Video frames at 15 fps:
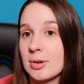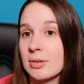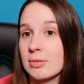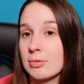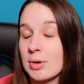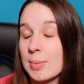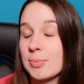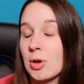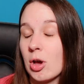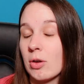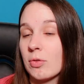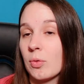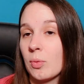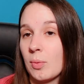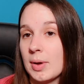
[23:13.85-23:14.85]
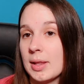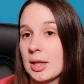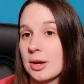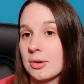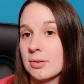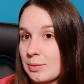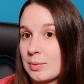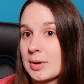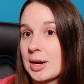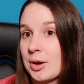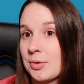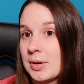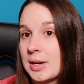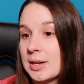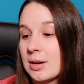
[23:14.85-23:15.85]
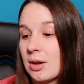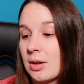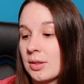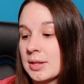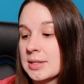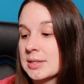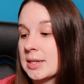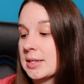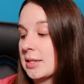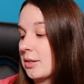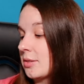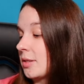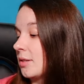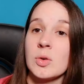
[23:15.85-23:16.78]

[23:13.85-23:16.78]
ripped off Willow. We're going into all these details.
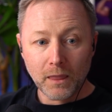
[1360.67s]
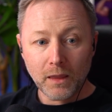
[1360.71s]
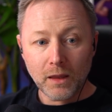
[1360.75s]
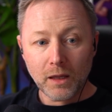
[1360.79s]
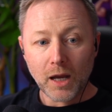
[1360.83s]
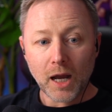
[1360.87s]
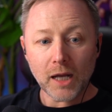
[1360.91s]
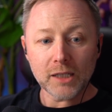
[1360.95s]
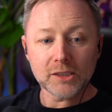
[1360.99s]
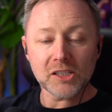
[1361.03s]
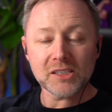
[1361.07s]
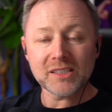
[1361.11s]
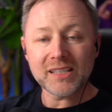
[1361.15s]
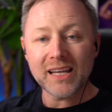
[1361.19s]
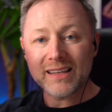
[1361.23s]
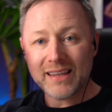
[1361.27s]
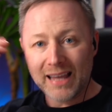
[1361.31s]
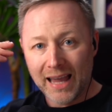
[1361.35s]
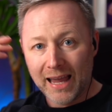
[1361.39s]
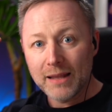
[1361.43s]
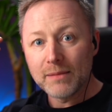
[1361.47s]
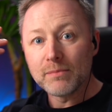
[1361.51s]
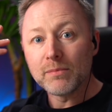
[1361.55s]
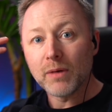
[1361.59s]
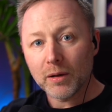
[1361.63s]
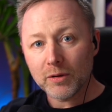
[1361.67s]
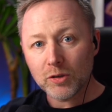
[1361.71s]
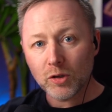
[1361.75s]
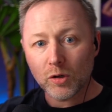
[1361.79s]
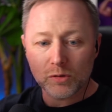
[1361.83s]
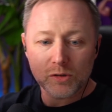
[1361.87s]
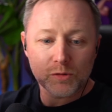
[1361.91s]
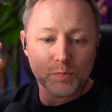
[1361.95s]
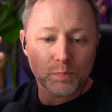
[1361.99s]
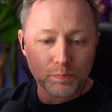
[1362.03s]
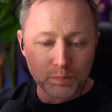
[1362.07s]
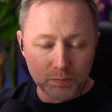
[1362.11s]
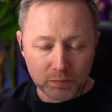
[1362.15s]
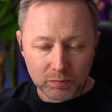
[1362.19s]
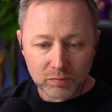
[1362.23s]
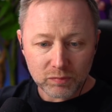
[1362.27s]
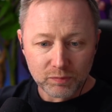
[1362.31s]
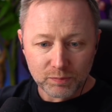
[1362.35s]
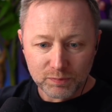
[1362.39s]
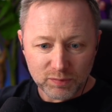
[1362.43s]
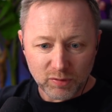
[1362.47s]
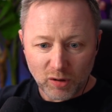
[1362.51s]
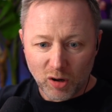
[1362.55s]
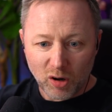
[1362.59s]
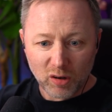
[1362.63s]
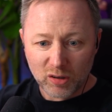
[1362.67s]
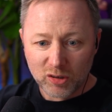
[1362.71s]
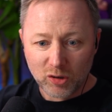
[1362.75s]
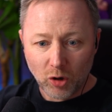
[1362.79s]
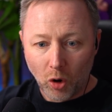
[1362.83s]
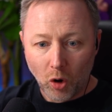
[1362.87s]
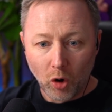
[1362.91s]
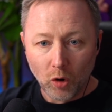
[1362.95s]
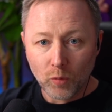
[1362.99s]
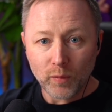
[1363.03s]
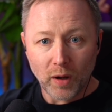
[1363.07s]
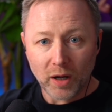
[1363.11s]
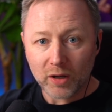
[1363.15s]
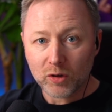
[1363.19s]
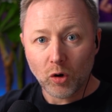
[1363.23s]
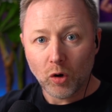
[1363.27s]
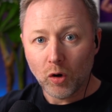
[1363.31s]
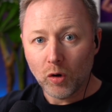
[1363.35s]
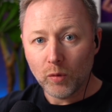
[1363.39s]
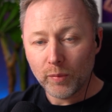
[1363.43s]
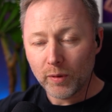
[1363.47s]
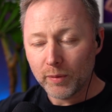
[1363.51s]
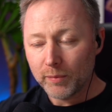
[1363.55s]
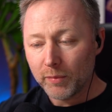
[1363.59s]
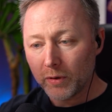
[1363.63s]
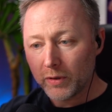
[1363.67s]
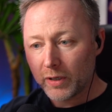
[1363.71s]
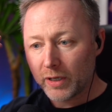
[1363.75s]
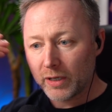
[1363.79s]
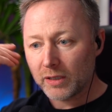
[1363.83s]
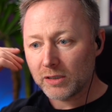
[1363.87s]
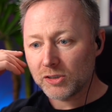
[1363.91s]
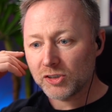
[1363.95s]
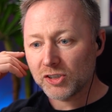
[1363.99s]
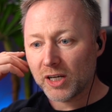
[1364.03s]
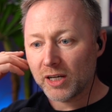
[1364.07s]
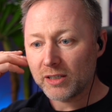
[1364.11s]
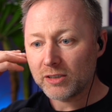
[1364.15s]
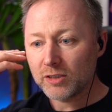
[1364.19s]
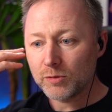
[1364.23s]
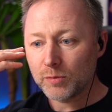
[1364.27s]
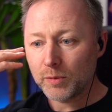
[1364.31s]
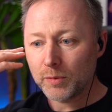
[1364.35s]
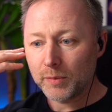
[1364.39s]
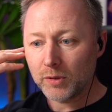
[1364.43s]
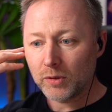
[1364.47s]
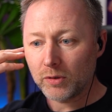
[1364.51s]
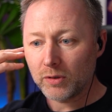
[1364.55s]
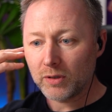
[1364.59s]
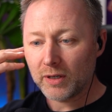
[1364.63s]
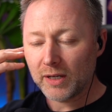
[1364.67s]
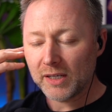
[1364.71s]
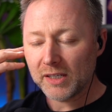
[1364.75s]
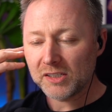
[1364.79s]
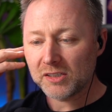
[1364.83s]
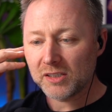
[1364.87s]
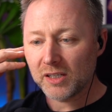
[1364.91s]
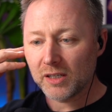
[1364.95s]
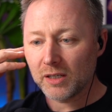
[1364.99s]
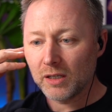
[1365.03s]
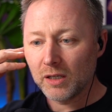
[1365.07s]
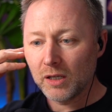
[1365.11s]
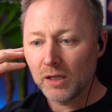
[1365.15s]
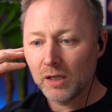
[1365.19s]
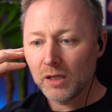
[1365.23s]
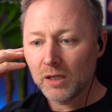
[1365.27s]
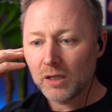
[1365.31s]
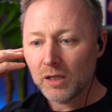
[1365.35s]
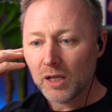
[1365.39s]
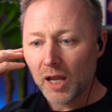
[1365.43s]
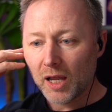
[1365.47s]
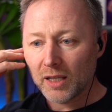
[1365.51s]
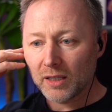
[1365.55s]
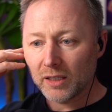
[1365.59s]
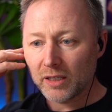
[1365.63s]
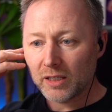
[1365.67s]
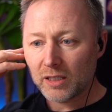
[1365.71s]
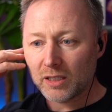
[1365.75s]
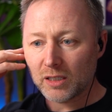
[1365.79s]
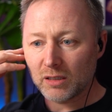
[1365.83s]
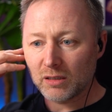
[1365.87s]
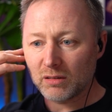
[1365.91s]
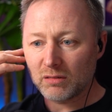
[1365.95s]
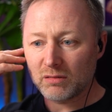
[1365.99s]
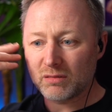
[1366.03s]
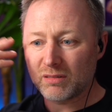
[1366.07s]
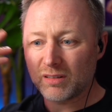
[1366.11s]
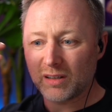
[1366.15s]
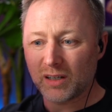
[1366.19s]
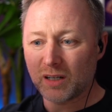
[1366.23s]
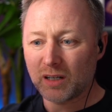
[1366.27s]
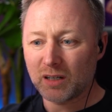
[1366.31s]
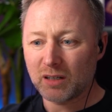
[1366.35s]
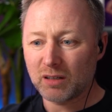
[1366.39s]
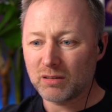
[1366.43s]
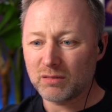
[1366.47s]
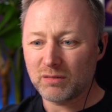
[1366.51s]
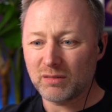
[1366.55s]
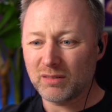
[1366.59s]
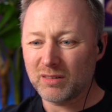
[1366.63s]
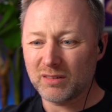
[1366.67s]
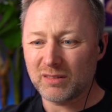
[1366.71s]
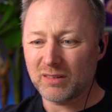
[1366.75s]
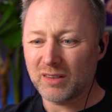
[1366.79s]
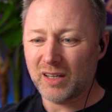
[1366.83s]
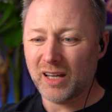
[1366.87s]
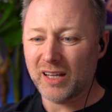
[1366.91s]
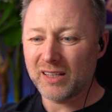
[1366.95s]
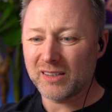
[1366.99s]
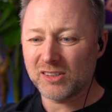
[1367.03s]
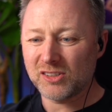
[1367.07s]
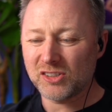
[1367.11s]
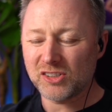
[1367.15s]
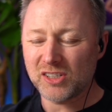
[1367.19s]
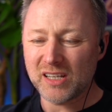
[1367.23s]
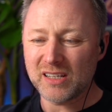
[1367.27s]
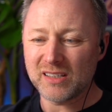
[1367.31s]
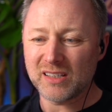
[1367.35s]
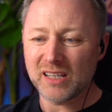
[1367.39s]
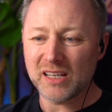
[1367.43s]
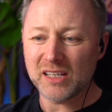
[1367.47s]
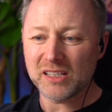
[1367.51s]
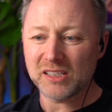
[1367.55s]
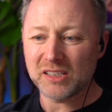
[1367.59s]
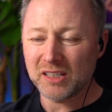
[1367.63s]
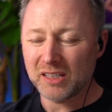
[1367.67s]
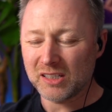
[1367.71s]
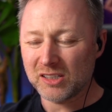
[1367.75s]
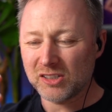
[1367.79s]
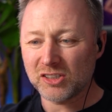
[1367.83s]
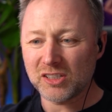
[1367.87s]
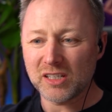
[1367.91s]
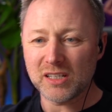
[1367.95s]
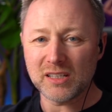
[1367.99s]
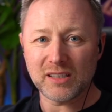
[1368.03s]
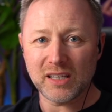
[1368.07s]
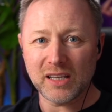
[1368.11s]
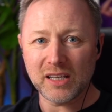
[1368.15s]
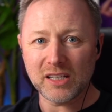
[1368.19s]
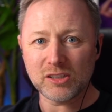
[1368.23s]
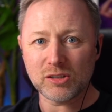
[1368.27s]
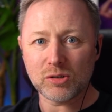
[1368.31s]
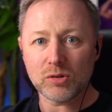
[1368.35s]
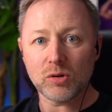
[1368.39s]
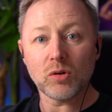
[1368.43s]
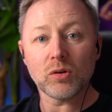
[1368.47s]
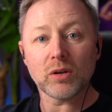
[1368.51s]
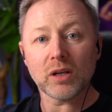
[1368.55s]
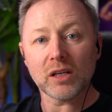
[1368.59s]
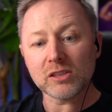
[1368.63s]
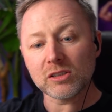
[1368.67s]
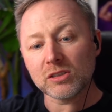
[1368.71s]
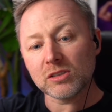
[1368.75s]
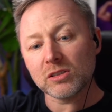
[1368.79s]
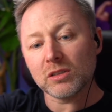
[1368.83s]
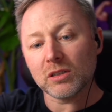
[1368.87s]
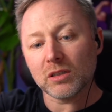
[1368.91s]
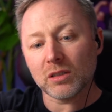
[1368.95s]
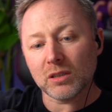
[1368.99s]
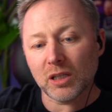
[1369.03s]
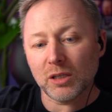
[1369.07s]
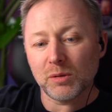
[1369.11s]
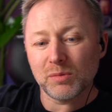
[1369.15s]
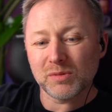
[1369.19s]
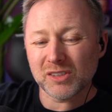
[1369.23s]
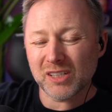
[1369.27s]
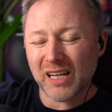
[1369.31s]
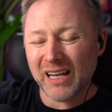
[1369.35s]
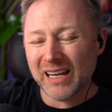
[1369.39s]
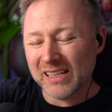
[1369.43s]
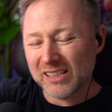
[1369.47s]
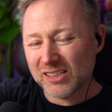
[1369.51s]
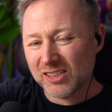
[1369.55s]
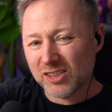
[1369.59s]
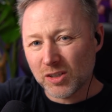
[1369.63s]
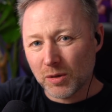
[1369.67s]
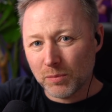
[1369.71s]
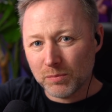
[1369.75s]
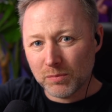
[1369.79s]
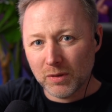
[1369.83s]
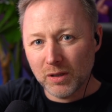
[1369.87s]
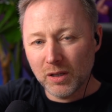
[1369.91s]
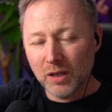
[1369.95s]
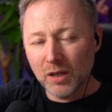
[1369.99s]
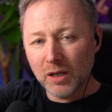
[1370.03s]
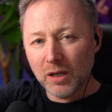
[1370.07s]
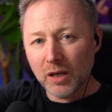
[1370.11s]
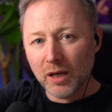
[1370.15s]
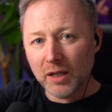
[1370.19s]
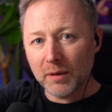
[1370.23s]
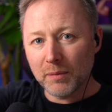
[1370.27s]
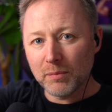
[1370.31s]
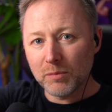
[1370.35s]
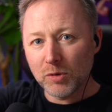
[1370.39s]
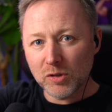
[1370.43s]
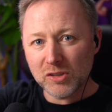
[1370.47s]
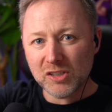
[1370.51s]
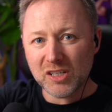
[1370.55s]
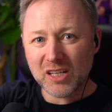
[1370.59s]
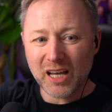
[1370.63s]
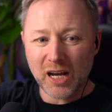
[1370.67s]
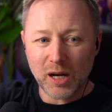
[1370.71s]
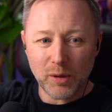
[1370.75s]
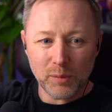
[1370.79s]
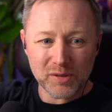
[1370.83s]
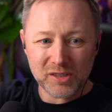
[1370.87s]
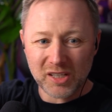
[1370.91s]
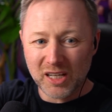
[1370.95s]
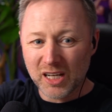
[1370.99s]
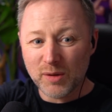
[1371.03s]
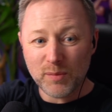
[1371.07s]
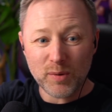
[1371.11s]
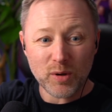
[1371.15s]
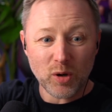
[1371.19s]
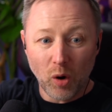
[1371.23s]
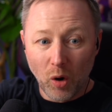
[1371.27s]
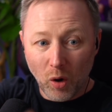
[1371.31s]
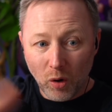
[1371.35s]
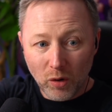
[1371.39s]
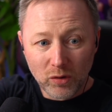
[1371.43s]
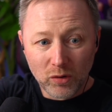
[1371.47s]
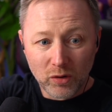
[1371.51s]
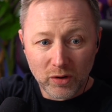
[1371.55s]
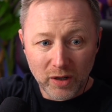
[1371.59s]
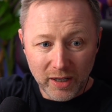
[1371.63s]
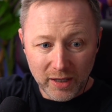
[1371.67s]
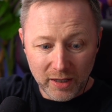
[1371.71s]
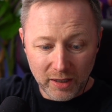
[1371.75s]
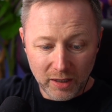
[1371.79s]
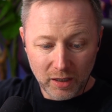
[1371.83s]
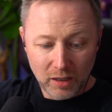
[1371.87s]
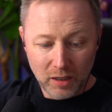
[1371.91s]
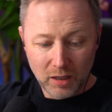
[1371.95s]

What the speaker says: I just had in my, you know, I got on with him all right and chatted with him and all the rest of it. And like, I had CDs and he had CDs. I go, oh, he was into some of the music I was into. We got on all right.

▸ Task description:
Reproduce each line above exactly, but not a single picture.

▸ Worked solution:
Video frames at 15 fps:
[23:13.85-23:14.85]
[23:14.85-23:15.85]
[23:15.85-23:16.78]

[23:13.85-23:16.78]
ripped off Willow. We're going into all these details.
[1360.67s]
[1360.71s]
[1360.75s]
[1360.79s]
[1360.83s]
[1360.87s]
[1360.91s]
[1360.95s]
[1360.99s]
[1361.03s]
[1361.07s]
[1361.11s]
[1361.15s]
[1361.19s]
[1361.23s]
[1361.27s]
[1361.31s]
[1361.35s]
[1361.39s]
[1361.43s]
[1361.47s]
[1361.51s]
[1361.55s]
[1361.59s]
[1361.63s]
[1361.67s]
[1361.71s]
[1361.75s]
[1361.79s]
[1361.83s]
[1361.87s]
[1361.91s]
[1361.95s]
[1361.99s]
[1362.03s]
[1362.07s]
[1362.11s]
[1362.15s]
[1362.19s]
[1362.23s]
[1362.27s]
[1362.31s]
[1362.35s]
[1362.39s]
[1362.43s]
[1362.47s]
[1362.51s]
[1362.55s]
[1362.59s]
[1362.63s]
[1362.67s]
[1362.71s]
[1362.75s]
[1362.79s]
[1362.83s]
[1362.87s]
[1362.91s]
[1362.95s]
[1362.99s]
[1363.03s]
[1363.07s]
[1363.11s]
[1363.15s]
[1363.19s]
[1363.23s]
[1363.27s]
[1363.31s]
[1363.35s]
[1363.39s]
[1363.43s]
[1363.47s]
[1363.51s]
[1363.55s]
[1363.59s]
[1363.63s]
[1363.67s]
[1363.71s]
[1363.75s]
[1363.79s]
[1363.83s]
[1363.87s]
[1363.91s]
[1363.95s]
[1363.99s]
[1364.03s]
[1364.07s]
[1364.11s]
[1364.15s]
[1364.19s]
[1364.23s]
[1364.27s]
[1364.31s]
[1364.35s]
[1364.39s]
[1364.43s]
[1364.47s]
[1364.51s]
[1364.55s]
[1364.59s]
[1364.63s]
[1364.67s]
[1364.71s]
[1364.75s]
[1364.79s]
[1364.83s]
[1364.87s]
[1364.91s]
[1364.95s]
[1364.99s]
[1365.03s]
[1365.07s]
[1365.11s]
[1365.15s]
[1365.19s]
[1365.23s]
[1365.27s]
[1365.31s]
[1365.35s]
[1365.39s]
[1365.43s]
[1365.47s]
[1365.51s]
[1365.55s]
[1365.59s]
[1365.63s]
[1365.67s]
[1365.71s]
[1365.75s]
[1365.79s]
[1365.83s]
[1365.87s]
[1365.91s]
[1365.95s]
[1365.99s]
[1366.03s]
[1366.07s]
[1366.11s]
[1366.15s]
[1366.19s]
[1366.23s]
[1366.27s]
[1366.31s]
[1366.35s]
[1366.39s]
[1366.43s]
[1366.47s]
[1366.51s]
[1366.55s]
[1366.59s]
[1366.63s]
[1366.67s]
[1366.71s]
[1366.75s]
[1366.79s]
[1366.83s]
[1366.87s]
[1366.91s]
[1366.95s]
[1366.99s]
[1367.03s]
[1367.07s]
[1367.11s]
[1367.15s]
[1367.19s]
[1367.23s]
[1367.27s]
[1367.31s]
[1367.35s]
[1367.39s]
[1367.43s]
[1367.47s]
[1367.51s]
[1367.55s]
[1367.59s]
[1367.63s]
[1367.67s]
[1367.71s]
[1367.75s]
[1367.79s]
[1367.83s]
[1367.87s]
[1367.91s]
[1367.95s]
[1367.99s]
[1368.03s]
[1368.07s]
[1368.11s]
[1368.15s]
[1368.19s]
[1368.23s]
[1368.27s]
[1368.31s]
[1368.35s]
[1368.39s]
[1368.43s]
[1368.47s]
[1368.51s]
[1368.55s]
[1368.59s]
[1368.63s]
[1368.67s]
[1368.71s]
[1368.75s]
[1368.79s]
[1368.83s]
[1368.87s]
[1368.91s]
[1368.95s]
[1368.99s]
[1369.03s]
[1369.07s]
[1369.11s]
[1369.15s]
[1369.19s]
[1369.23s]
[1369.27s]
[1369.31s]
[1369.35s]
[1369.39s]
[1369.43s]
[1369.47s]
[1369.51s]
[1369.55s]
[1369.59s]
[1369.63s]
[1369.67s]
[1369.71s]
[1369.75s]
[1369.79s]
[1369.83s]
[1369.87s]
[1369.91s]
[1369.95s]
[1369.99s]
[1370.03s]
[1370.07s]
[1370.11s]
[1370.15s]
[1370.19s]
[1370.23s]
[1370.27s]
[1370.31s]
[1370.35s]
[1370.39s]
[1370.43s]
[1370.47s]
[1370.51s]
[1370.55s]
[1370.59s]
[1370.63s]
[1370.67s]
[1370.71s]
[1370.75s]
[1370.79s]
[1370.83s]
[1370.87s]
[1370.91s]
[1370.95s]
[1370.99s]
[1371.03s]
[1371.07s]
[1371.11s]
[1371.15s]
[1371.19s]
[1371.23s]
[1371.27s]
[1371.31s]
[1371.35s]
[1371.39s]
[1371.43s]
[1371.47s]
[1371.51s]
[1371.55s]
[1371.59s]
[1371.63s]
[1371.67s]
[1371.71s]
[1371.75s]
[1371.79s]
[1371.83s]
[1371.87s]
[1371.91s]
[1371.95s]

What the speaker says: I just had in my, you know, I got on with him all right and chatted with him and all the rest of it. And like, I had CDs and he had CDs. I go, oh, he was into some of the music I was into. We got on all right.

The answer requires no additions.